Farzana told IPS she no income, and runs her family using the money she receives from a local NGO.
Other children living in Bait ul Hilal have a similar story.
Not a day goes by when frail, dark-complexioned Nabeel does not wish he were back in his own house, with his mother and three siblings.
“My father was a militant and was killed five years ago. I have lived here ever since, as my family plunged into poverty,” Nabeel told IPS.
Nabeel’s mother says the only reason she sent her son away from home was so he would have a chance to get a proper education.
“I cannot pay for his school, books and other expenses. I earn only 55 dollars per month working as a domestic helper,” Arifa, Nabeel’s mother, told IPS.
In 1986, before the armed uprising cast its shadow over the Valley, Srinagar had a single orphanage. For the most part, kindly neighbours or relatives adopted orphaned children.
But the number of orphans has risen sharply after the insurgency claimed the lives of about 100,000 Kashmiris, mostly young men, many of them fathers.The UK-based NGO Save the Children recently put the number of orphans in Kashmir at 214,000 , 37 percent of whom have been ‘orphaned’ – either directly, due to their parents’ death, or indirectly, through poverty – by the conflict.
The orphanages spread across the Kashmir Valley are full of children who still have one parent – mostly mothers – but have been driven by destitution into state-funded homes.
Zahoor Ahamd Tak, chairman of the Jammu and Kashmir Yateem Trust, a large local orphanage in the Valley, said that most children living in orphanages around Kashmir have mother and grandparents.
“But after losing their breadwinner, the family faces immense poverty to the extent that they are unable to bring up their children,” Tak told IPS.
If the government provided some financial support to such families, Tak added, they would not resort to sending their children away from home in a bid to keep them fed, educated and cared for.
Emotional needs neglected
But while families insist they have their children’s best interests at heart, experts point out that food, clothing and education do not come close to satisfying emotional and psychological sensitivities.
Ripped from their homes and placed in centres that do not have the resources to attend to more than the residents’ most basic needs, these ‘orphans’ are now developing mental disorders at an alarming rate, experts say.

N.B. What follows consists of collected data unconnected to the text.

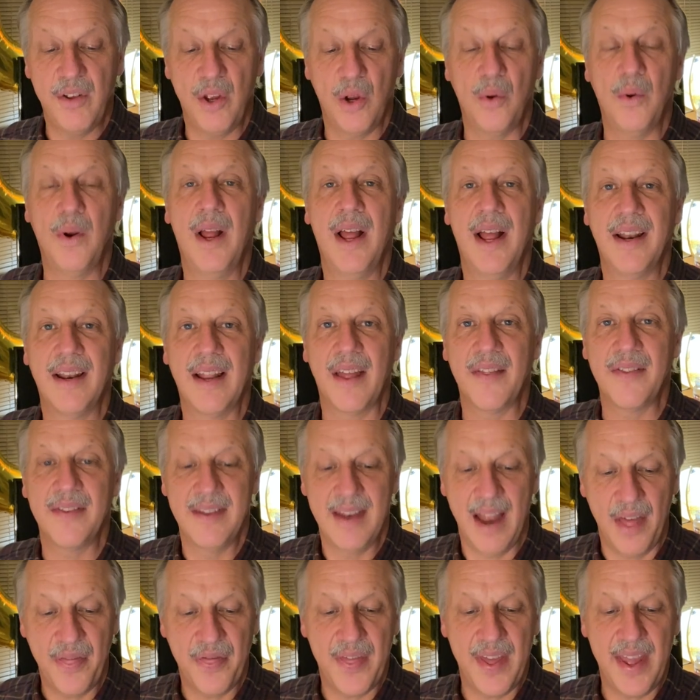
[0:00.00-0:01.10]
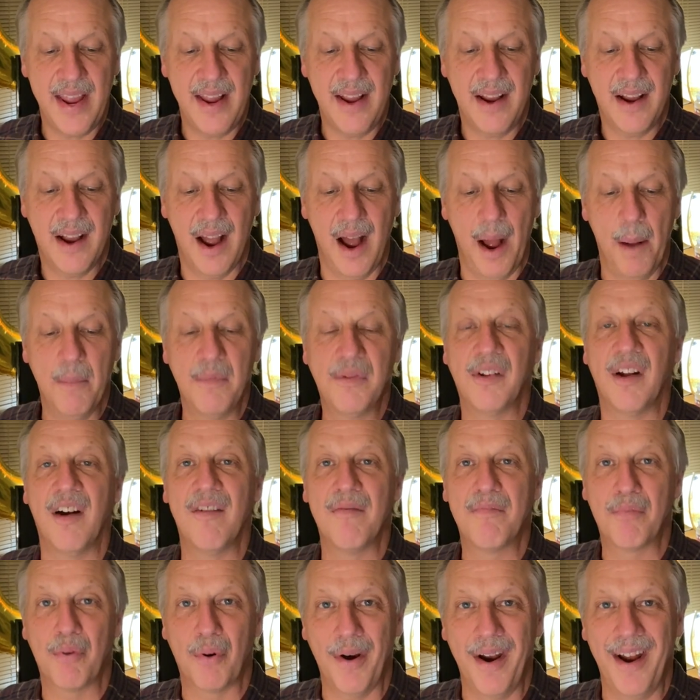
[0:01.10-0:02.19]
you that nothing comes
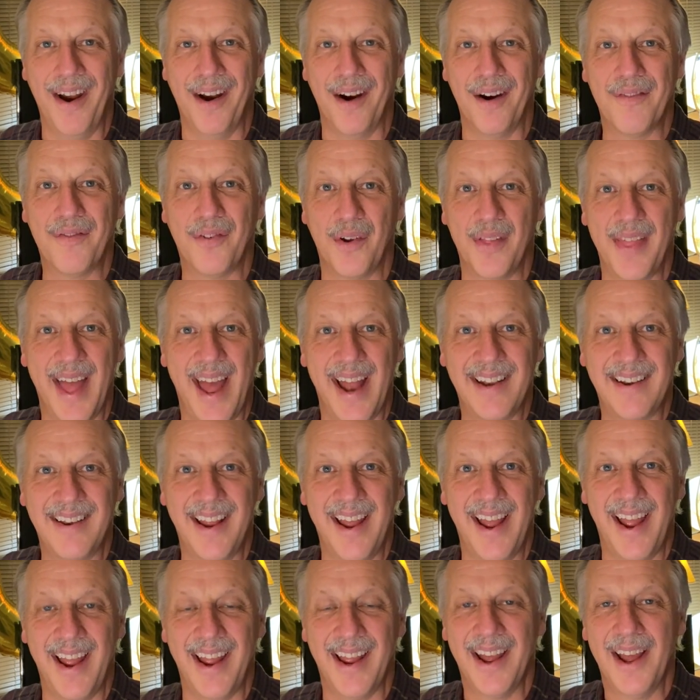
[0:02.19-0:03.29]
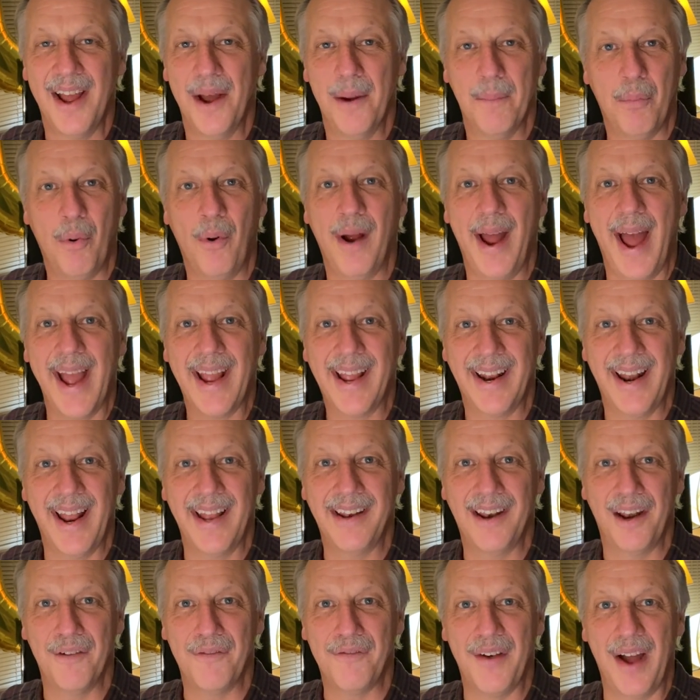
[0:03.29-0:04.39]
of prayer for that day. Boy, I can
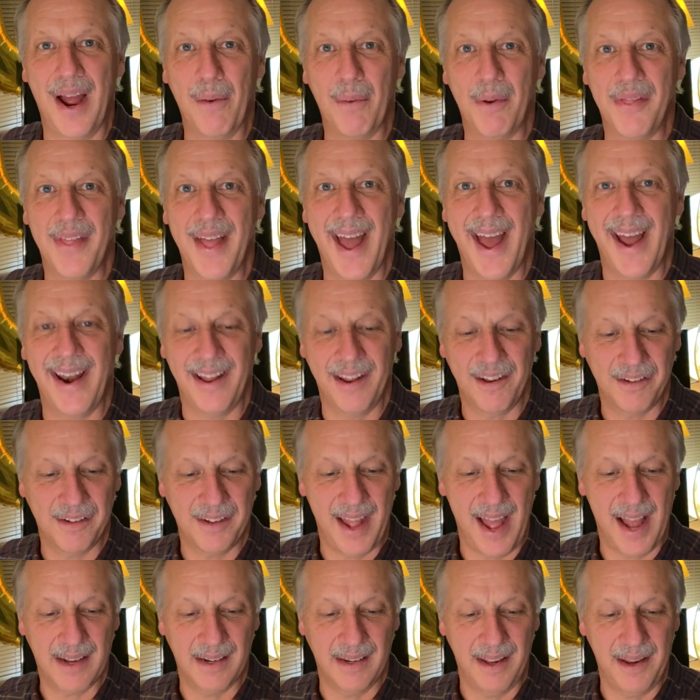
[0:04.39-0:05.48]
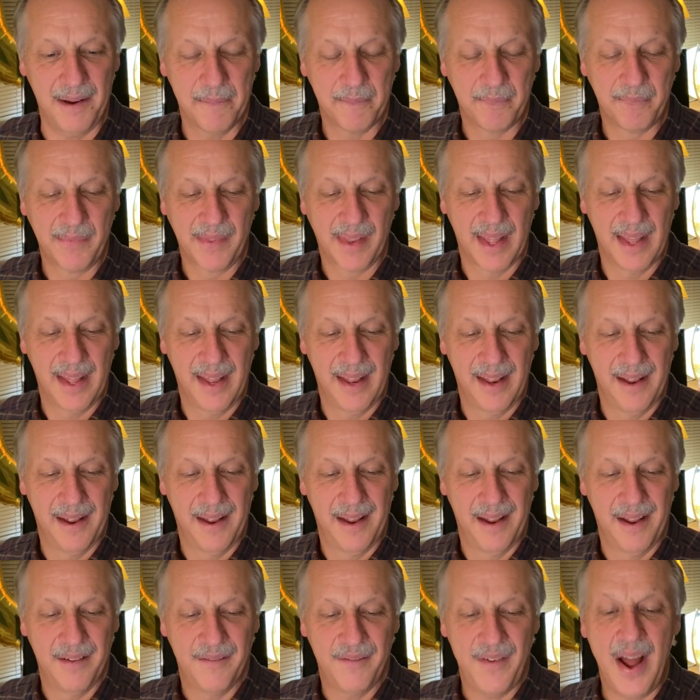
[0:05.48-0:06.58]
identify with that exactly.
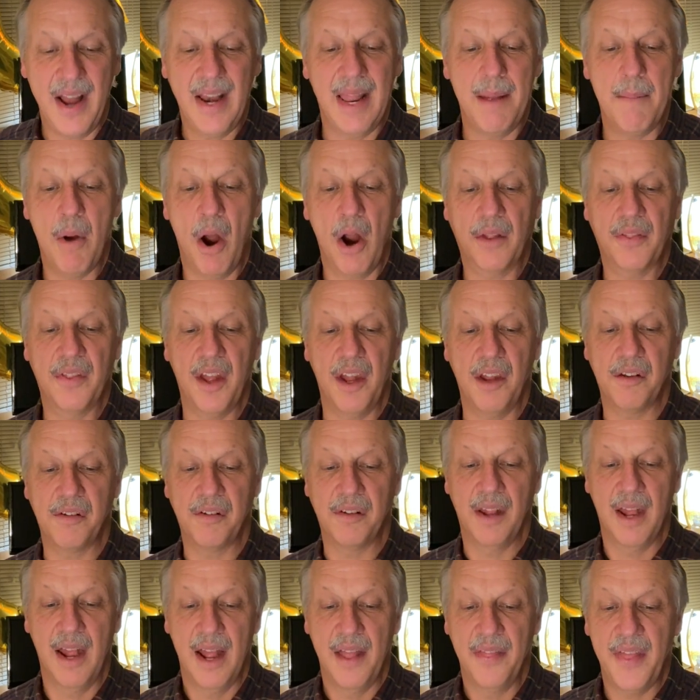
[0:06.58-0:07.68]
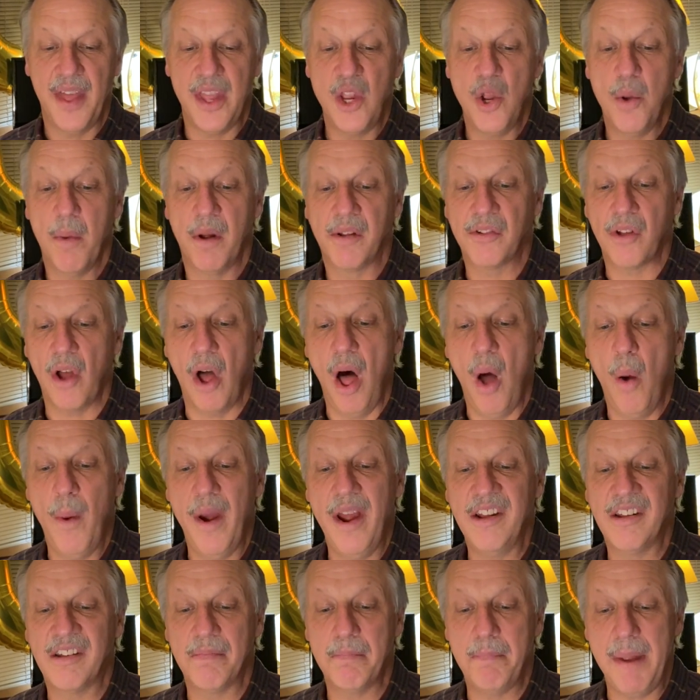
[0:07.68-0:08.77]
Finally, mark this that you must
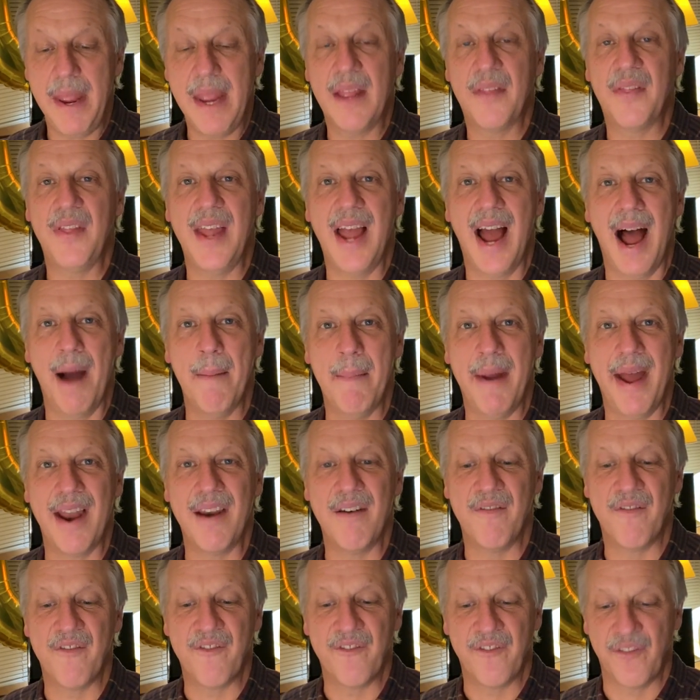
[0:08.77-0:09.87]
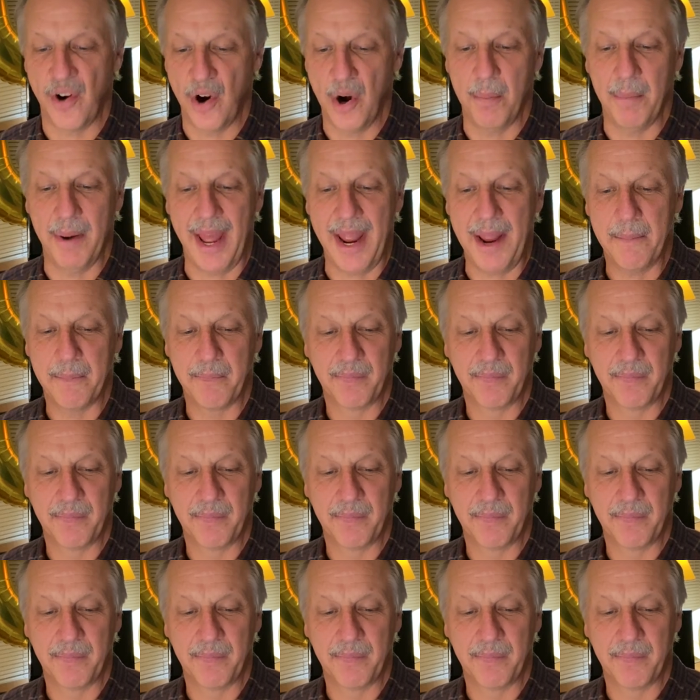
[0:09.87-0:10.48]
always speak the Amen firmly.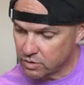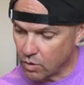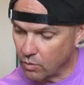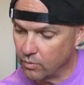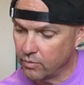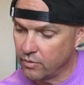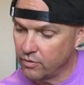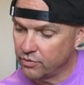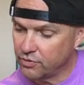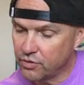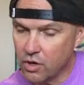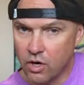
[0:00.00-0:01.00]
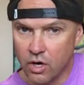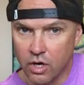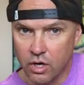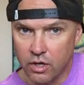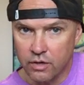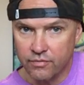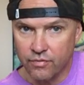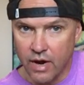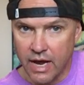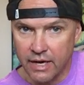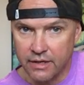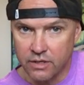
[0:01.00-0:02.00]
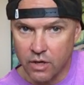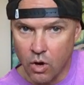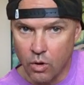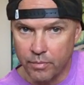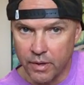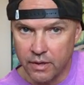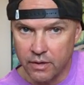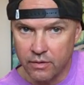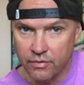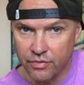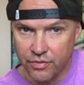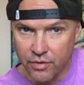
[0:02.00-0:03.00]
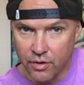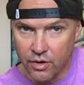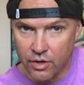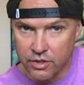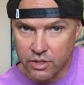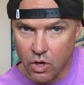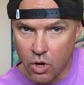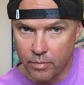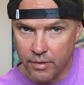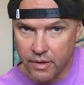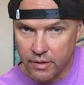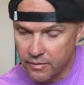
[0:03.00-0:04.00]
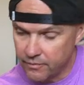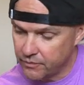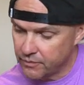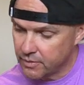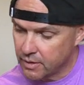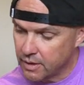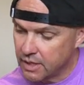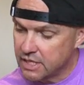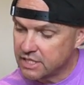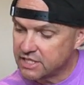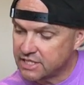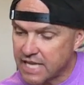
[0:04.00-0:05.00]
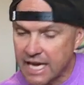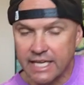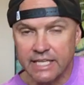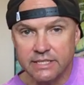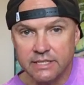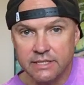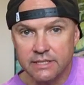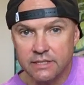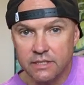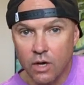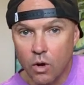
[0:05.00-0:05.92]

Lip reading: So 3rd fret to open, 3rd to open, 2nd to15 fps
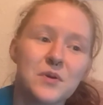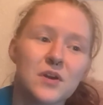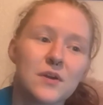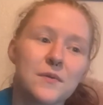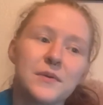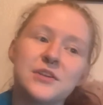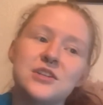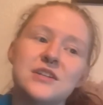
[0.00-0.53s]

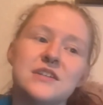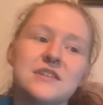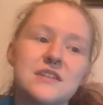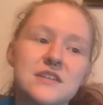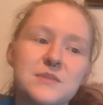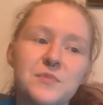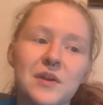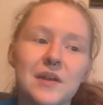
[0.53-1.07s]
book, which is
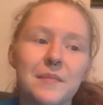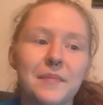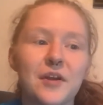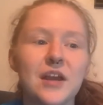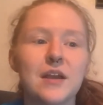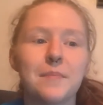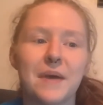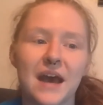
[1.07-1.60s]
The Spring
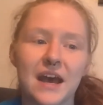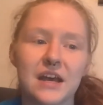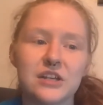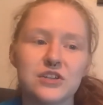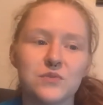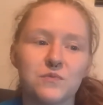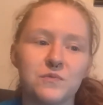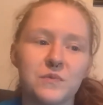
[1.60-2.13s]
Break
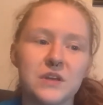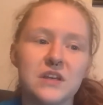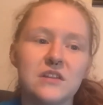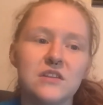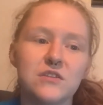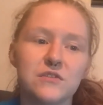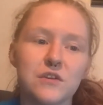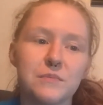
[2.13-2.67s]
Bash,
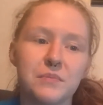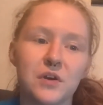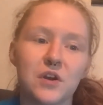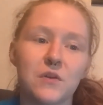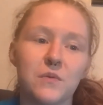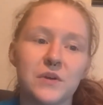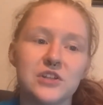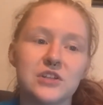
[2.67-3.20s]
read the group
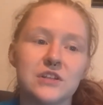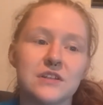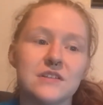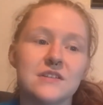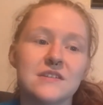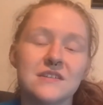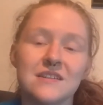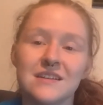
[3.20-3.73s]
book, which
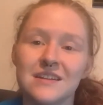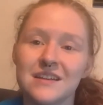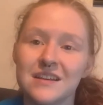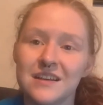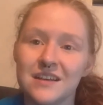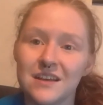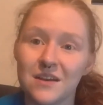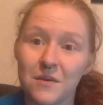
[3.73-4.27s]
is...
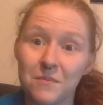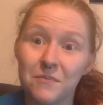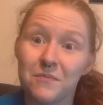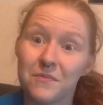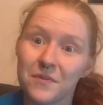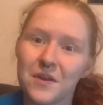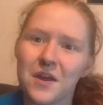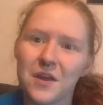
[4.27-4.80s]

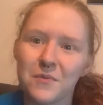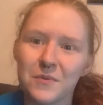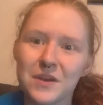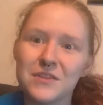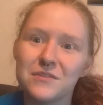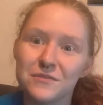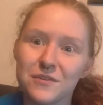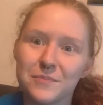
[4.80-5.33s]

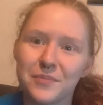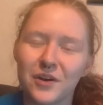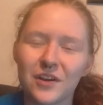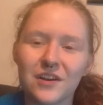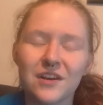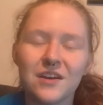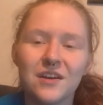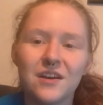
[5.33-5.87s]
Read the group
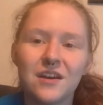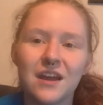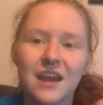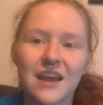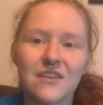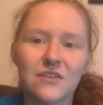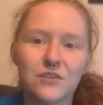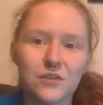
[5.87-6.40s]
book.
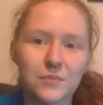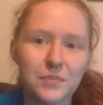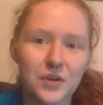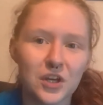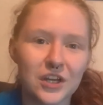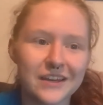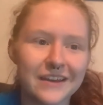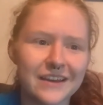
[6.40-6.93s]
And the group
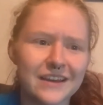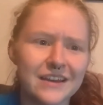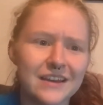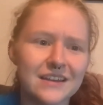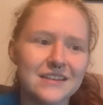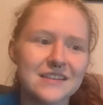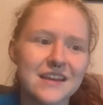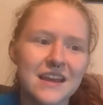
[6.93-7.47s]
book
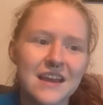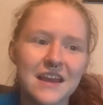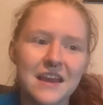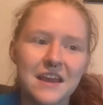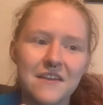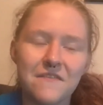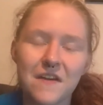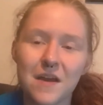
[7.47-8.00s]
is
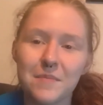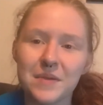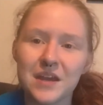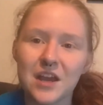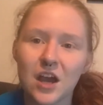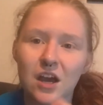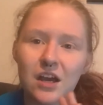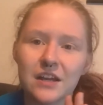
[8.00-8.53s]
If I'm
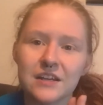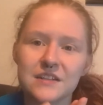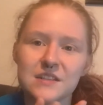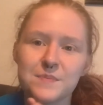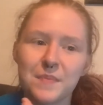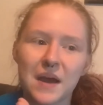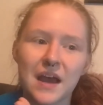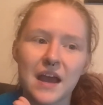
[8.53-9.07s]
Being
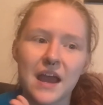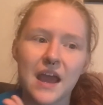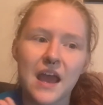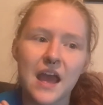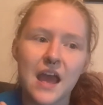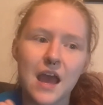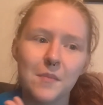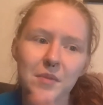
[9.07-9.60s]
Honest by
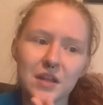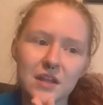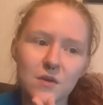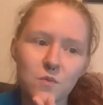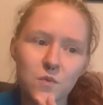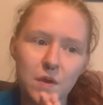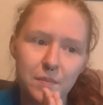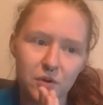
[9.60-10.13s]
Emily
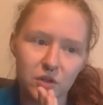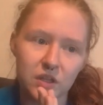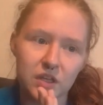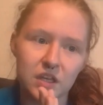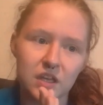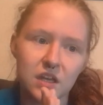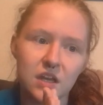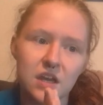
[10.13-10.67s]

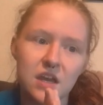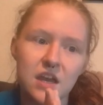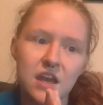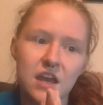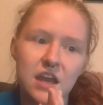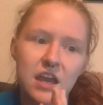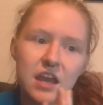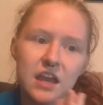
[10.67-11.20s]
Wibberly,
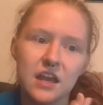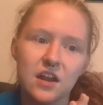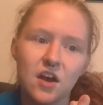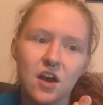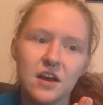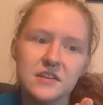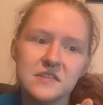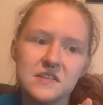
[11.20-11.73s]
and
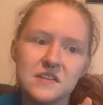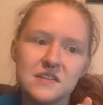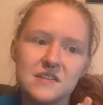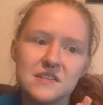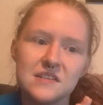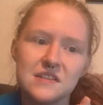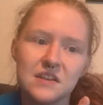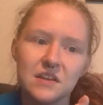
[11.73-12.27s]
Austin
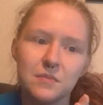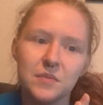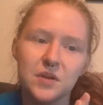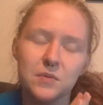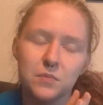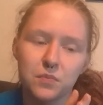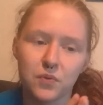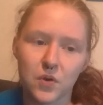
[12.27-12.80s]

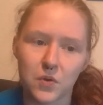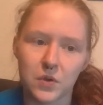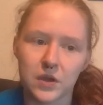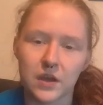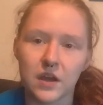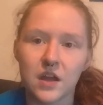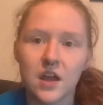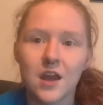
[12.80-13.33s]
Siegemund-Broka.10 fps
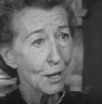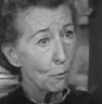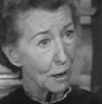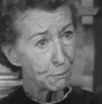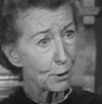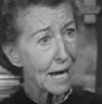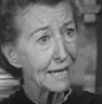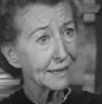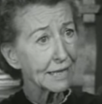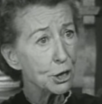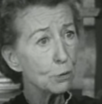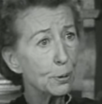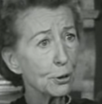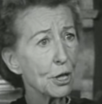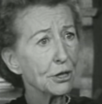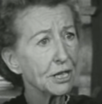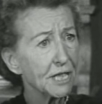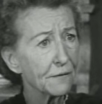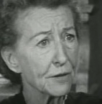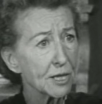What price can you put on the
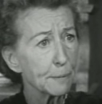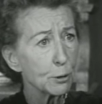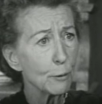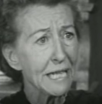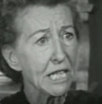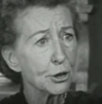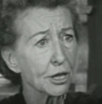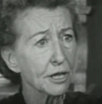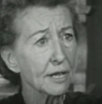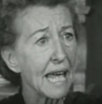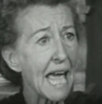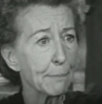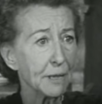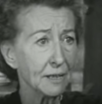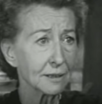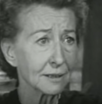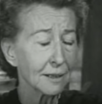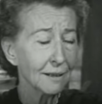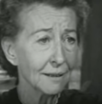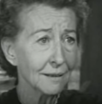difference between eternal happiness
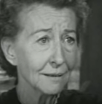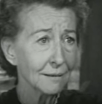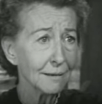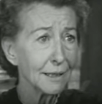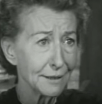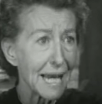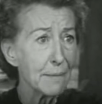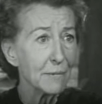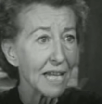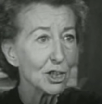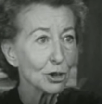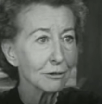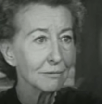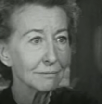and damnation?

A recent survey conducted in orphanages around the Valley by Dr. Mushtaq Margoob, a renowned psychologist, found that nearly 41 percent of the residents suffered from post-traumatic stress disorder (PTSD), while a quarter of the children living in these homes showed signs of major depressive disorder.
The study also found a 7-13 percent incidence of seizures, attention deficiency hyperactivity disorder (ADHD) and panic and conversion disorders.
While some homes have been able to address the emotional needs of the children, and create a ‘home away from home’, most orphanages end up provoking or exacerbating psychiatric disorders.
“Children placed in orphanages at a young age and for long periods risk developing serious psychopathologies later in life,” Margoob told IPS. “They have troubled interpersonal relations and face grave problems in parenting their own children.”
The specialist psychiatrist agrees that orphanages, which tend to neglect “intellectual and emotional needs”, are breeding grounds for mental health problems.
He strongly believes orphanages should provide a social environment that offers close and stable relationships between members.
Bashir Ahmad Dabla, a sociologist at the University of Kashmir, added his own concerns about the developmental impacts of this “unhealthy” trend.
“These children may have lost their fathers but sending them to orphanages (strips them of) the love they could receive from mothers, siblings and other family members,” Dabla told IPS.
The moment a child is admitted into an orphanage – and made to live on the sympathy of strangers, even though they have a family of their own – it changes their outlook on life and society, since they are viewed as outcasts and sometimes even a burden on society.
According to Zahoor Tak, 80 percent of orphans are unable to continue their education after the 10th grade,which is when they are sent back to their homes.